(Dataset entries)
══════════
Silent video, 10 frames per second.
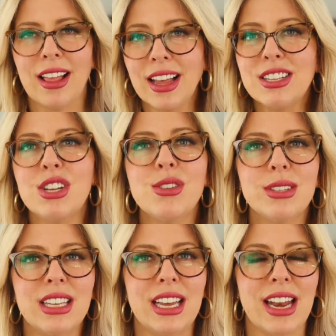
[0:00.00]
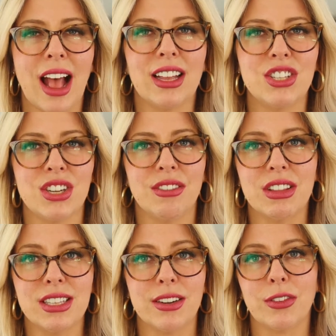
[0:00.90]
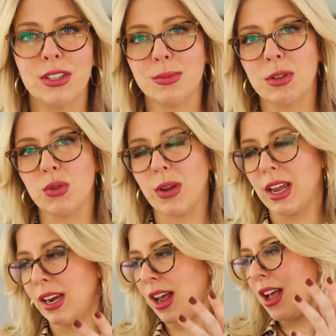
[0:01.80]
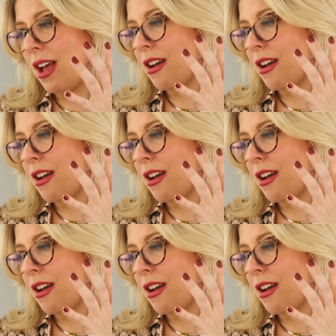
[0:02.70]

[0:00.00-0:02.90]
I like to use the analogy of the difference between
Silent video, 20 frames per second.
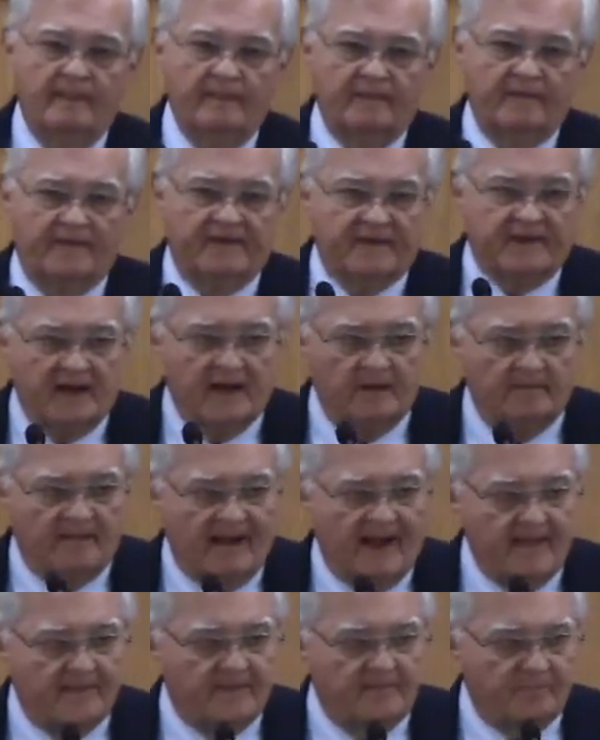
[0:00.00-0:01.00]
thinking
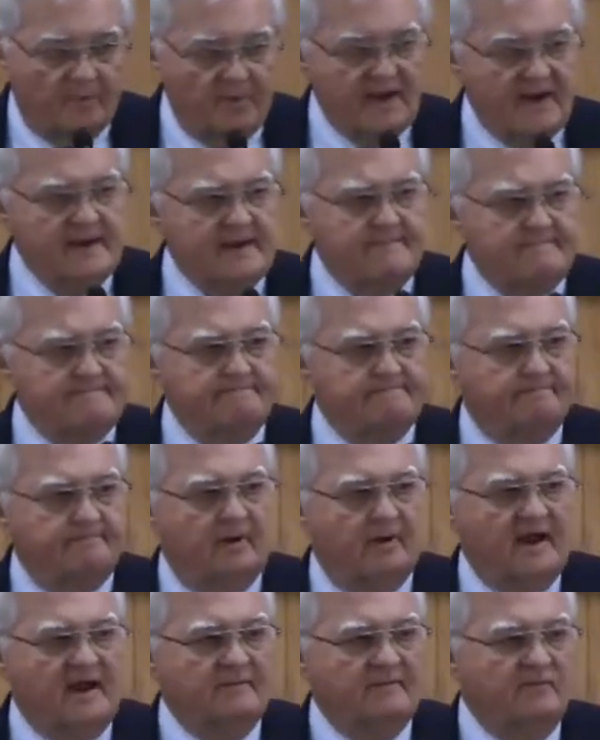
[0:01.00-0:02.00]
about the bread,
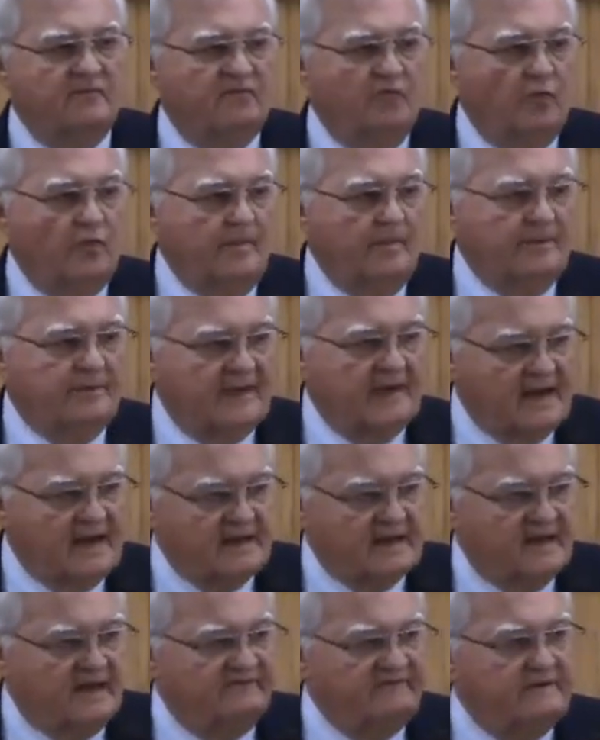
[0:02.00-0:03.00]
praying before we partake
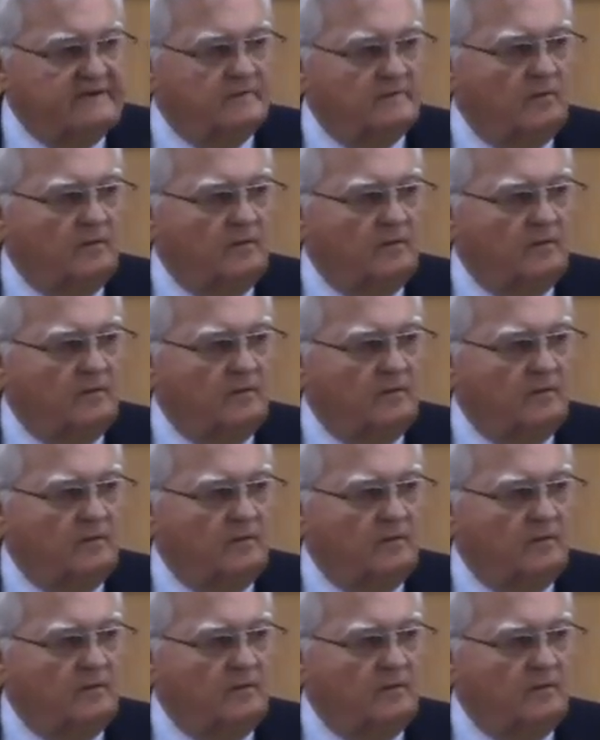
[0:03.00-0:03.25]
of it,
══════════
Find the lines in the records that include the string "Silent", and reply with how many there are, nothing more.

### YOUR SOLUTION
2